Open yjk-bertrand opened 3 months ago
Hi Yann,
Thanks for your interest. miniprot-boundary-scorer is already available as part of the GALBA container image. See here https://github.com/Gaius-Augustus/GALBA?tab=readme-ov-file#singularity-image, you can invoke it with
singularity exec galba.sif miniprot_boundary_scorer
Would using it like that work for you?
If not, I'll look into making a bioconda recipe.
Best, Tomas
Hi Tomáš, Thanks for your prompt answer. Since you are proposing I will heartfully take your offer to make a bioconda recipe. In the context of our Snakemake pipeline it is certainly not convenient to pull that docker image everywhere it needs to run. Cheers, Yann
It is super easy to pull and run containers in snakemake. I do it all the time. Writing from my phone, I can send you an example rule from my computer next week. Really easy!
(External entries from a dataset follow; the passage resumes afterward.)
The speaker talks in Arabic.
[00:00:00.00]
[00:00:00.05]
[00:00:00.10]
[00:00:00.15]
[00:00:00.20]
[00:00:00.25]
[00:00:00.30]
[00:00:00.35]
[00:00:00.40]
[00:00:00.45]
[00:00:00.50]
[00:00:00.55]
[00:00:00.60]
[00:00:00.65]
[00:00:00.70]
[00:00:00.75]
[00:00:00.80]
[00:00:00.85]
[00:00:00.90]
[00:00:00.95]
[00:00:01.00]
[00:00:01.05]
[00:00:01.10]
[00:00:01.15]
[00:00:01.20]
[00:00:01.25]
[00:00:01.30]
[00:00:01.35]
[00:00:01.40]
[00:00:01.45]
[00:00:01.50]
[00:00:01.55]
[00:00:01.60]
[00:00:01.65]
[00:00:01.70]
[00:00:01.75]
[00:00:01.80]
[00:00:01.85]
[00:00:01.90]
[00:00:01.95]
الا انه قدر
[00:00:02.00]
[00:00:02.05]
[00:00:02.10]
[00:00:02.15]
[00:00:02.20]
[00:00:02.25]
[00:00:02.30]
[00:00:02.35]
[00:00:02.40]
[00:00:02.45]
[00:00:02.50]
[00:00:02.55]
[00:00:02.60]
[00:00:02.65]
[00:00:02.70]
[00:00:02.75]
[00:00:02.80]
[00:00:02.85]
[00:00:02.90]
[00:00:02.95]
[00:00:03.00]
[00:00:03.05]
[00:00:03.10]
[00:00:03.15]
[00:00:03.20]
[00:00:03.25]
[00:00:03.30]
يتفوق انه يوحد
yjk-bertrand @.***> schrieb am Fr. 16. Aug. 2024 um 10:02:
Hi Tomáš, Thanks for your prompt answer. Since you are proposing I will heartfully take your offer to make a bioconda recipe. In the context of our Snakemake pipeline it is certainly not convenient to pull that docker image everywhere it needs to run. Cheers, Yann
— Reply to this email directly, view it on GitHub https://github.com/tomasbruna/miniprot-boundary-scorer/issues/4#issuecomment-2293025715, or unsubscribe https://github.com/notifications/unsubscribe-auth/AJMC6JBK2BL73GO55OPCXSTZRWWXZAVCNFSM6AAAAABMRYZEDOVHI2DSMVQWIX3LMV43OSLTON2WKQ3PNVWWK3TUHMZDEOJTGAZDKNZRGU . You are receiving this because you are subscribed to this thread.Message ID: @.***>
In that case, we can give it a try. Looking forwards to your tips. Thanks!
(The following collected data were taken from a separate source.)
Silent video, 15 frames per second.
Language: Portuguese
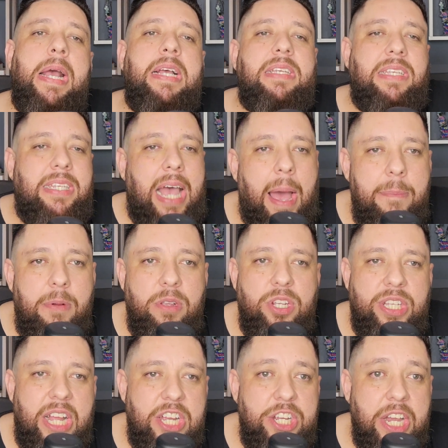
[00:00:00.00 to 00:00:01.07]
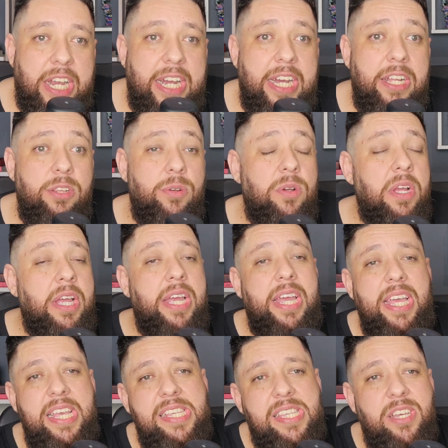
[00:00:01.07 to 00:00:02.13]
sabe onde está chegando
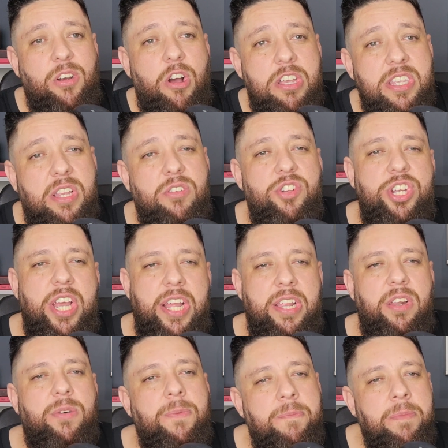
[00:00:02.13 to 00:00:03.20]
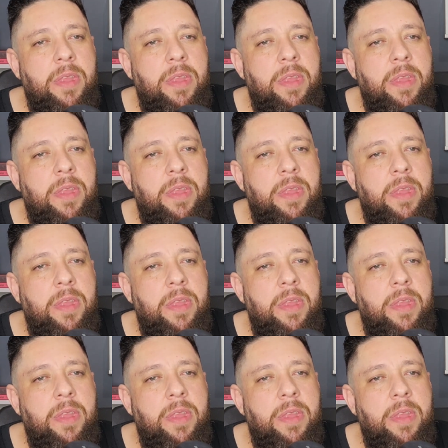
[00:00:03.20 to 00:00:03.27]
e se gosta do gênero,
This is a random rule from one of my snakefiles. You see how I specify the container source under "singularity". Everything executed in the shell will be run with that container. miniprot-boundary-scorer resides in the GALBA container, not in the braker container as shown here. (This particular rule requires snakemake-executor-plugin-slurm because I execute it via SLURM, but you may not need that part.)
rule run_sam_to_bam:
input:
fastqdump_lst = "data/checkpoints_dataprep/{taxon}_B06_rnaseq_for_fastqdump.lst",
remove_bad_done = "data/checkpoints_dataprep/{taxon}_B06_remove_bad_libraries.done"
output:
done = "data/checkpoints_dataprep/{taxon}_B06_sam2bam.done"
params:
taxon=lambda wildcards: wildcards.taxon,
threads = config['SLURM_ARGS']['cpus_per_task']
wildcard_constraints:
taxon="[^_]+"
singularity:
"docker://teambraker/braker3:latest"
threads: int(config['SLURM_ARGS']['cpus_per_task'])
resources:
mem_mb=int(config['SLURM_ARGS']['mem_of_node']),
runtime=int(config['SLURM_ARGS']['max_runtime'])
shell:
"""
export APPTAINER_BIND="${{PWD}}:${{PWD}}"; \
log="data/checkpoints_dataprep/{params.taxon}_B06_sam2bam.log"
echo "" > $log
readarray -t lines < <(cat {input.fastqdump_lst})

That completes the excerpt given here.